EXTRACTED RECORDS:

************

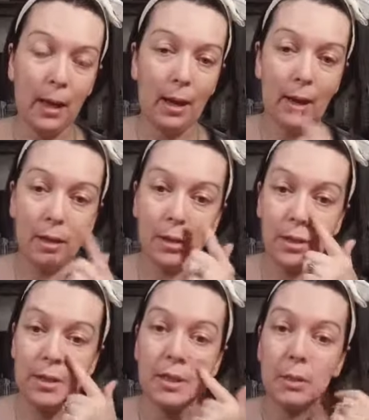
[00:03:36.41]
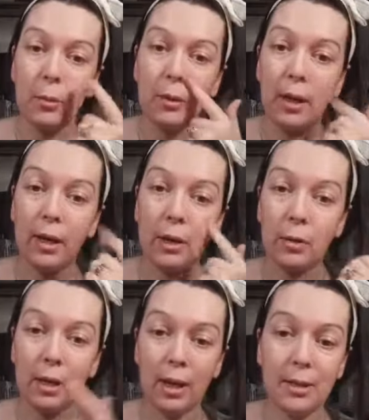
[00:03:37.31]
because this is the one that I
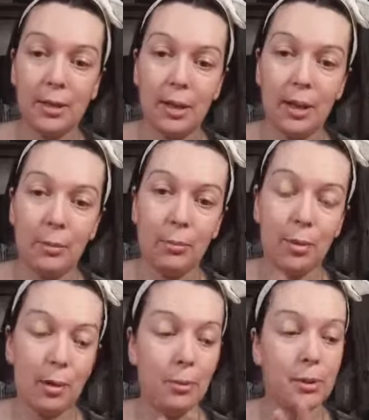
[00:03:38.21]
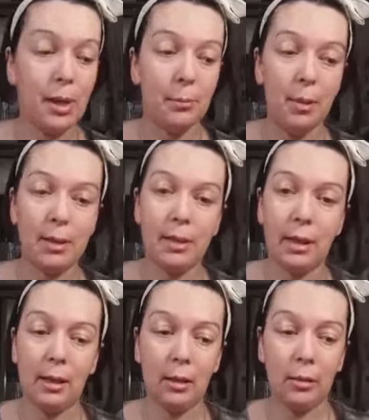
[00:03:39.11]
used last time and people said my
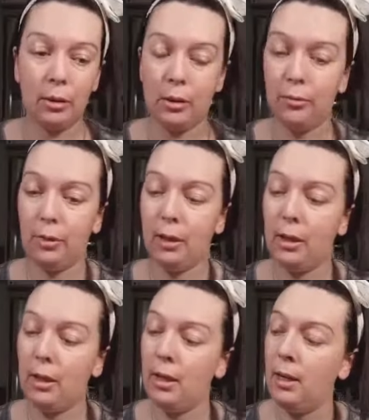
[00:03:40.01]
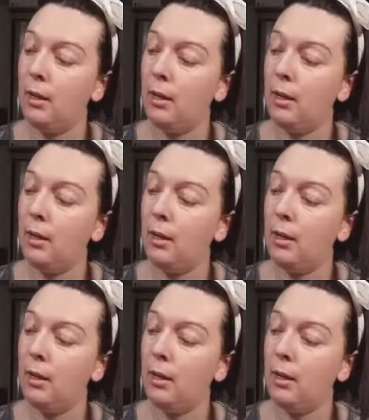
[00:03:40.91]
skin looked lovely,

************

WHAT THE EXERCISE ASKS:
The listing above must be restated word for word. Its pictures are to be left out.

TASK RESPONSE:
[00:03:36.41]
[00:03:37.31]
because this is the one that I
[00:03:38.21]
[00:03:39.11]
used last time and people said my
[00:03:40.01]
[00:03:40.91]
skin looked lovely,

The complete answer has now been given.